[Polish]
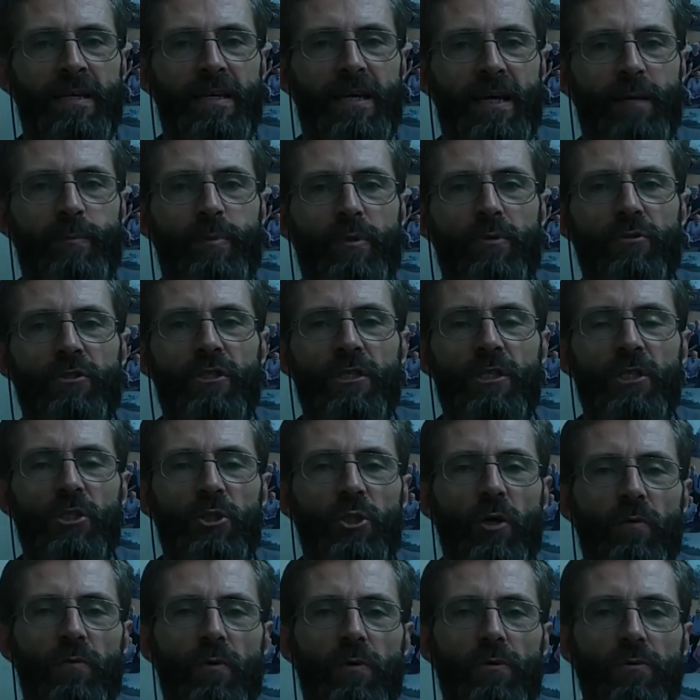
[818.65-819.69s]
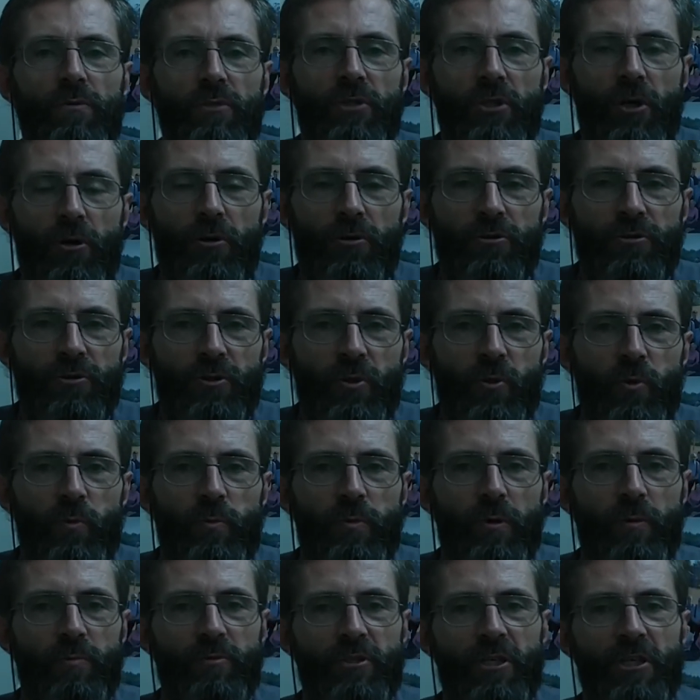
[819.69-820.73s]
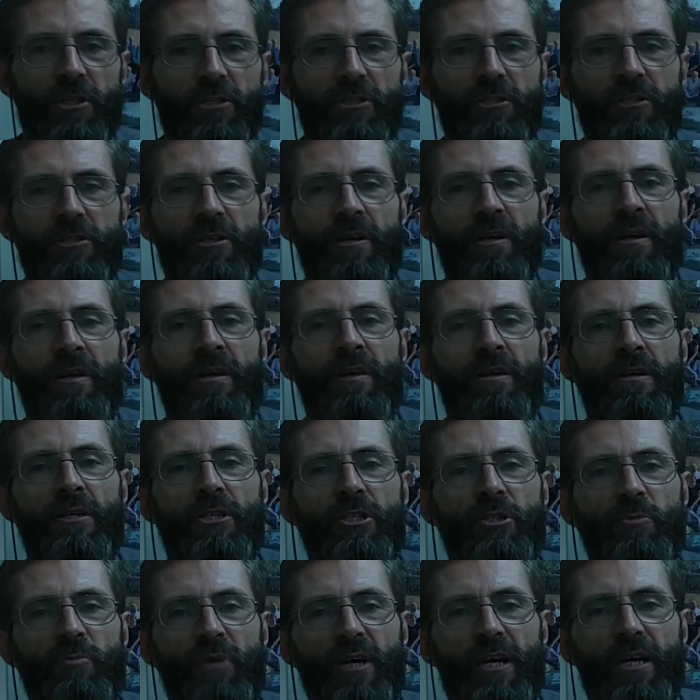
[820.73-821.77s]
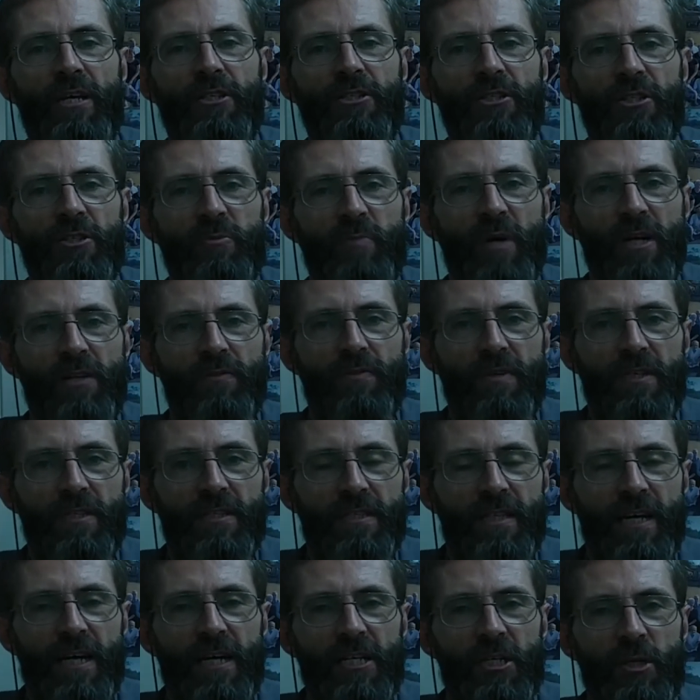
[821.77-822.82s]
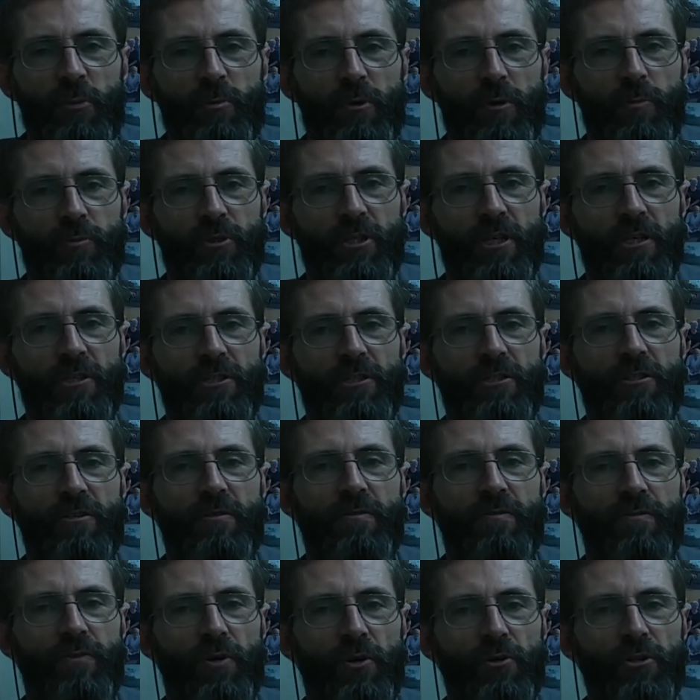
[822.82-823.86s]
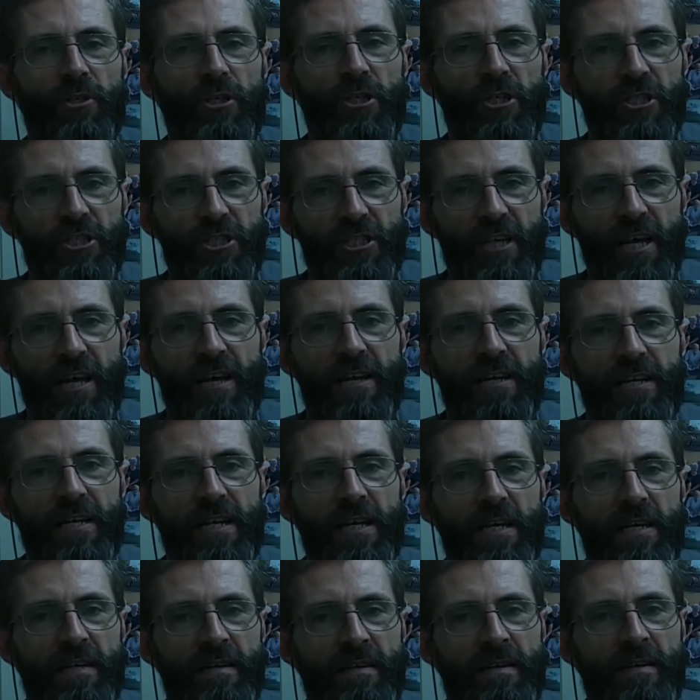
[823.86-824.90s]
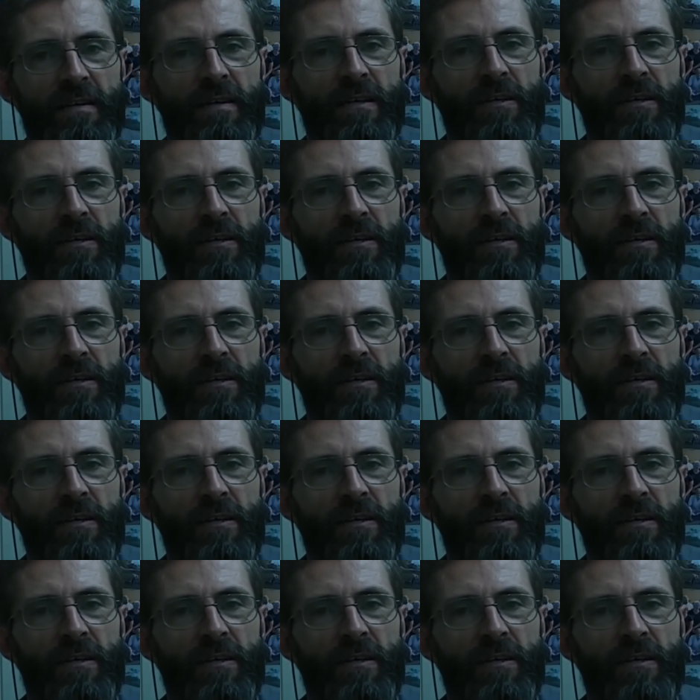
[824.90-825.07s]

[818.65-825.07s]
aby uczynić nową ludzkością poprzez śmierć i zmartwychwstanie, poprzez wody chrzcielne,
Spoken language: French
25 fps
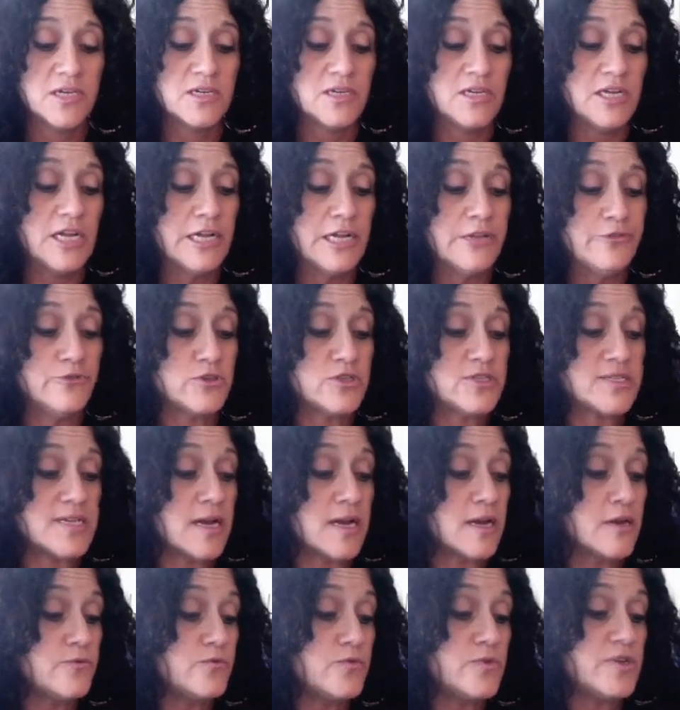elle ne
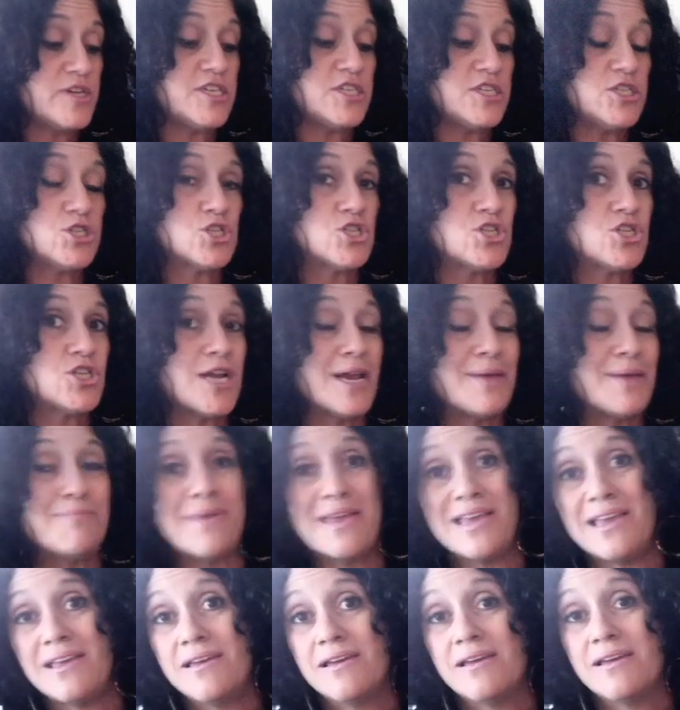s'ennuie
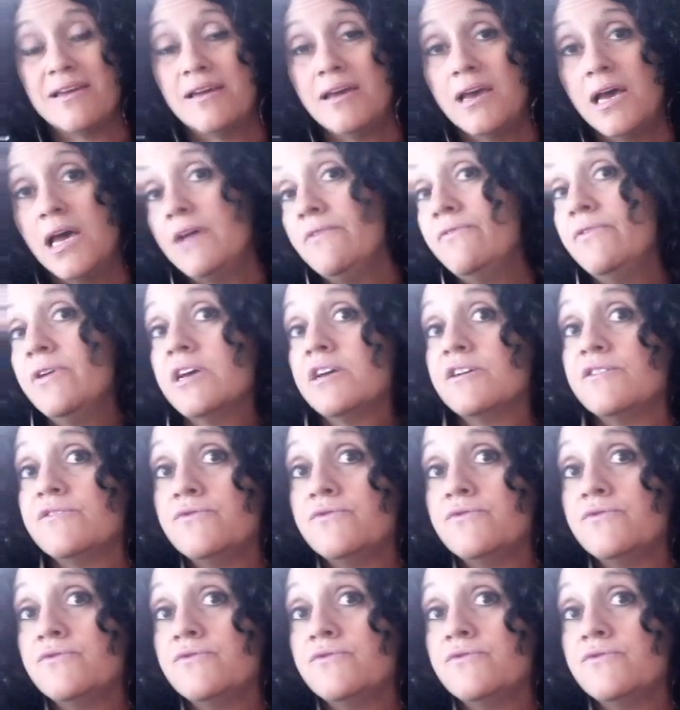jamais avec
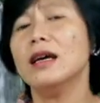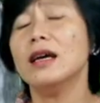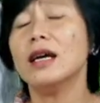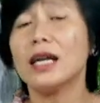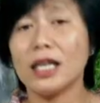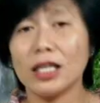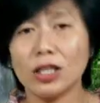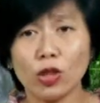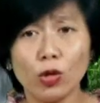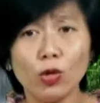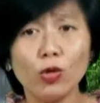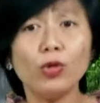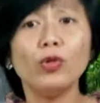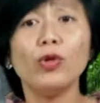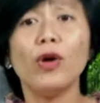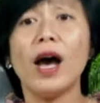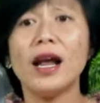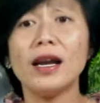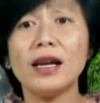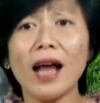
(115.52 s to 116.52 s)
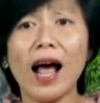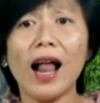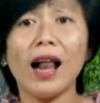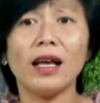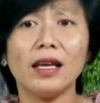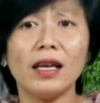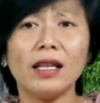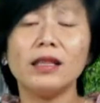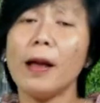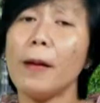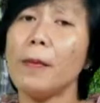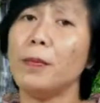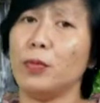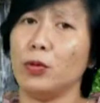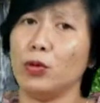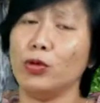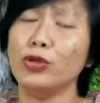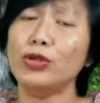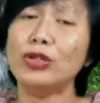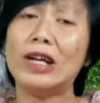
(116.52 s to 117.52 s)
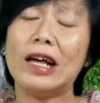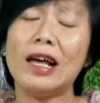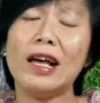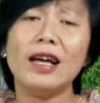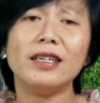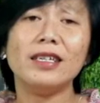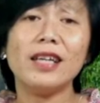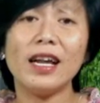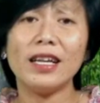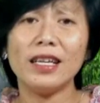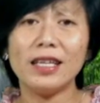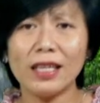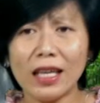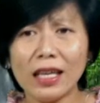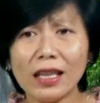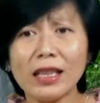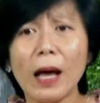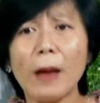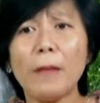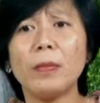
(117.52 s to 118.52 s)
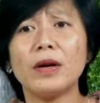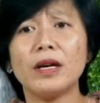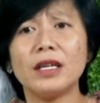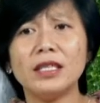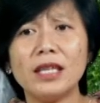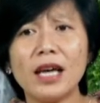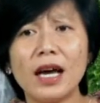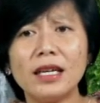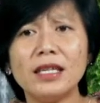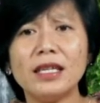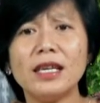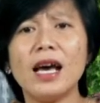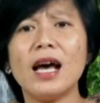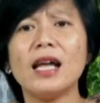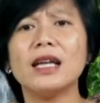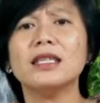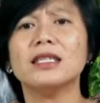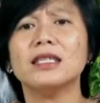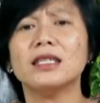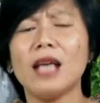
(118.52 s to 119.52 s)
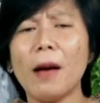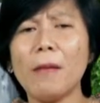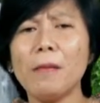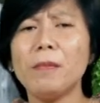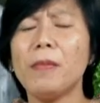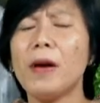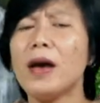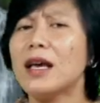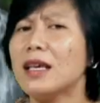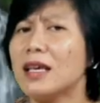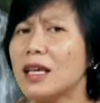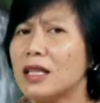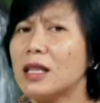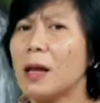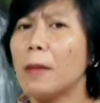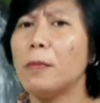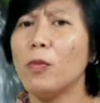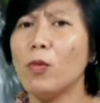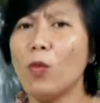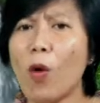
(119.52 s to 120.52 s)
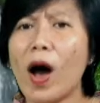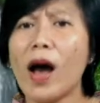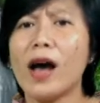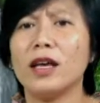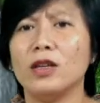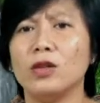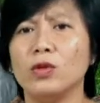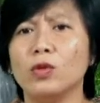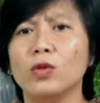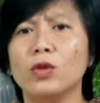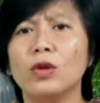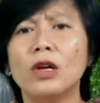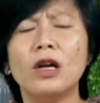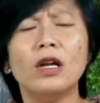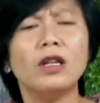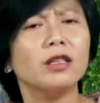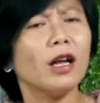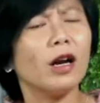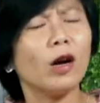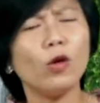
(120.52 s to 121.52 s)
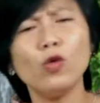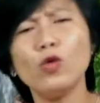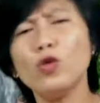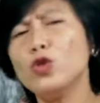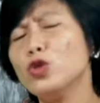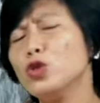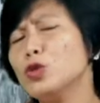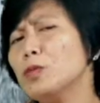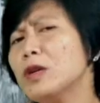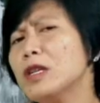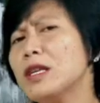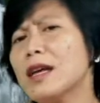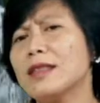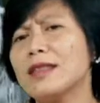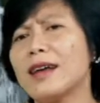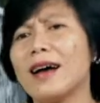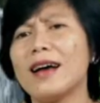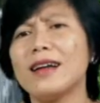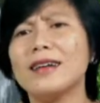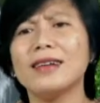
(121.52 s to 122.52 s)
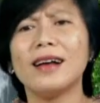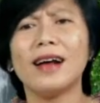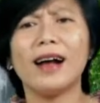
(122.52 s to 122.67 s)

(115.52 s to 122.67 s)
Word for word: Keseluruhan Alkitab pun dari kitab kejadian sampai kitab wahyu terus menyatakan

__________

= WHAT THE TASK REQUIRES =
Line by line, write out the records above exactly, skipping the pictures.

= SOLUTION BELOW =
[Polish]
[818.65-819.69s]
[819.69-820.73s]
[820.73-821.77s]
[821.77-822.82s]
[822.82-823.86s]
[823.86-824.90s]
[824.90-825.07s]

[818.65-825.07s]
aby uczynić nową ludzkością poprzez śmierć i zmartwychwstanie, poprzez wody chrzcielne,
Spoken language: French
25 fps
elle ne
s'ennuie
jamais avec
(115.52 s to 116.52 s)
(116.52 s to 117.52 s)
(117.52 s to 118.52 s)
(118.52 s to 119.52 s)
(119.52 s to 120.52 s)
(120.52 s to 121.52 s)
(121.52 s to 122.52 s)
(122.52 s to 122.67 s)

(115.52 s to 122.67 s)
Word for word: Keseluruhan Alkitab pun dari kitab kejadian sampai kitab wahyu terus menyatakan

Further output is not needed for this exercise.